Printed by The Motley Press, 18, Eldon Street, E.C.
PREFACE
This little volume is sent forth with many misgivings. It claims neither literary excellence nor an entrancing theme, but professes fidelity to truth, and a desire to call attention to certain quaint and interesting phases of the inner life of a much misunderstood race.
In the compilation of these folk-lore tales, the one aim has been to make them accessible to English readers, and at the same time to retain as much as possible of their native grace and quaintness.
To accomplish this aim, the stories have been told in the dialect used by the people in their intercourse with the English, and an attempt has been made to embody the tales in a native setting with local atmosphere and colour. In addition it has seemed necessary to make a rather copious use of footnotes and explanations.
Much care has been exercised not to modify the spirit and real content of the stories. The plots and the clever little inventions are wholly native.

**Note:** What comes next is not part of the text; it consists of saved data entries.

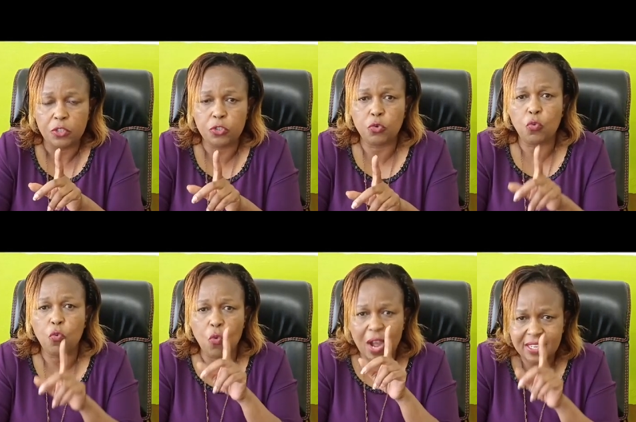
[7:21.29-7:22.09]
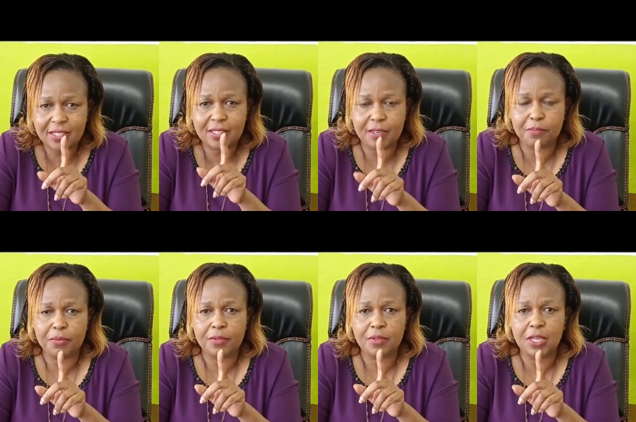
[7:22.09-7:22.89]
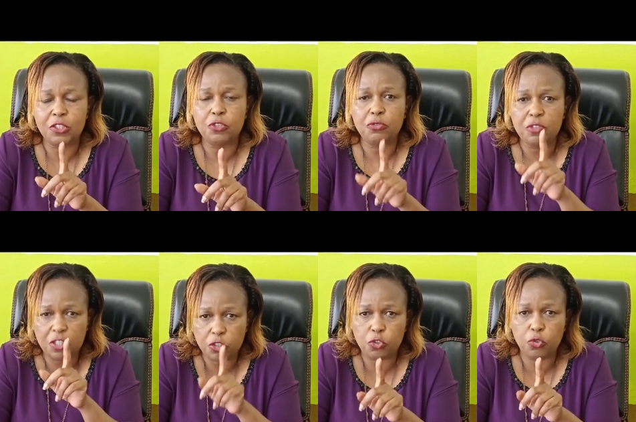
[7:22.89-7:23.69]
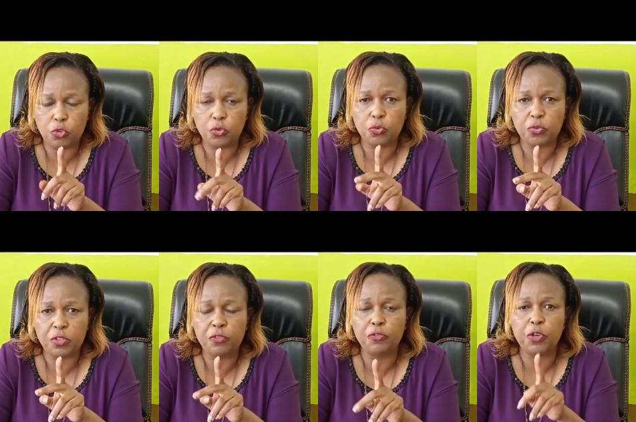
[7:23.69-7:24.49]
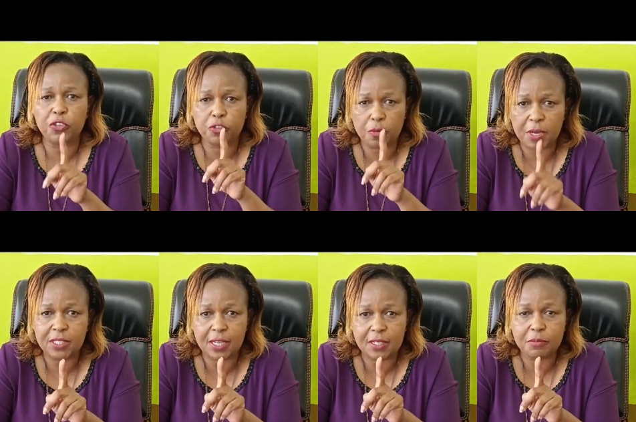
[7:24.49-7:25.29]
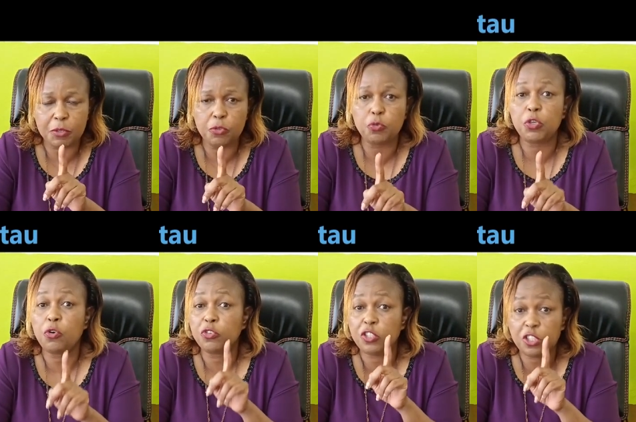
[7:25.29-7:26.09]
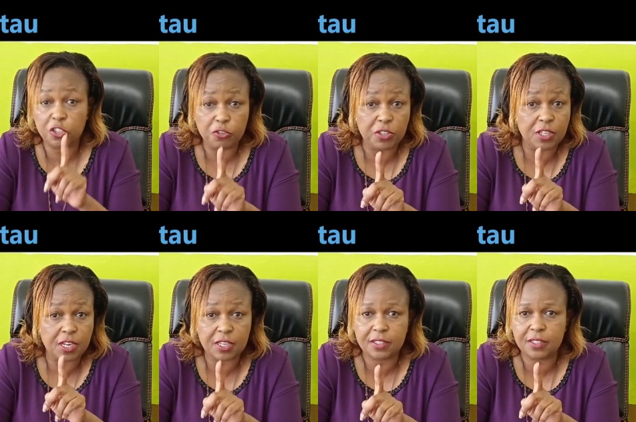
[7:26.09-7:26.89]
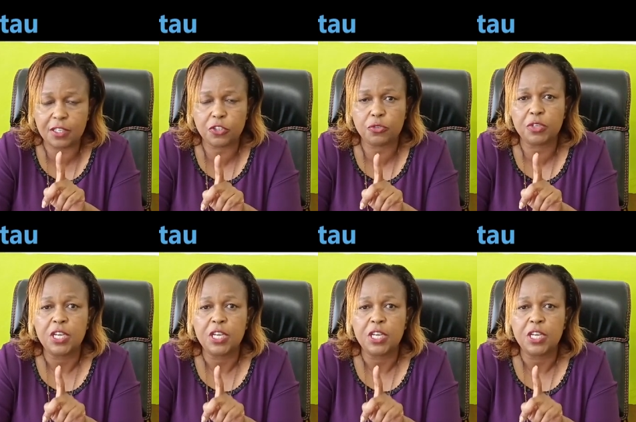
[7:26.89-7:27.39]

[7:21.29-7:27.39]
So one step that you need to do if you are traumatized, because we continue in the next session,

It has seemed advisable to select only a few of the more readable stories, in the hope that they may win the sympathy of the general reader, rather than to attempt an extended collection that would discourage all but special students of folk-lore.
The stories themselves possess much intrinsic merit; if they fail to enlist the reader, the fault must be ascribed to the compilers.
The sole credit for discovering and collecting the stories is due to Miss Cronise; the arrangements of the stories here presented, and their setting, have been largely the work of Mr. Ward.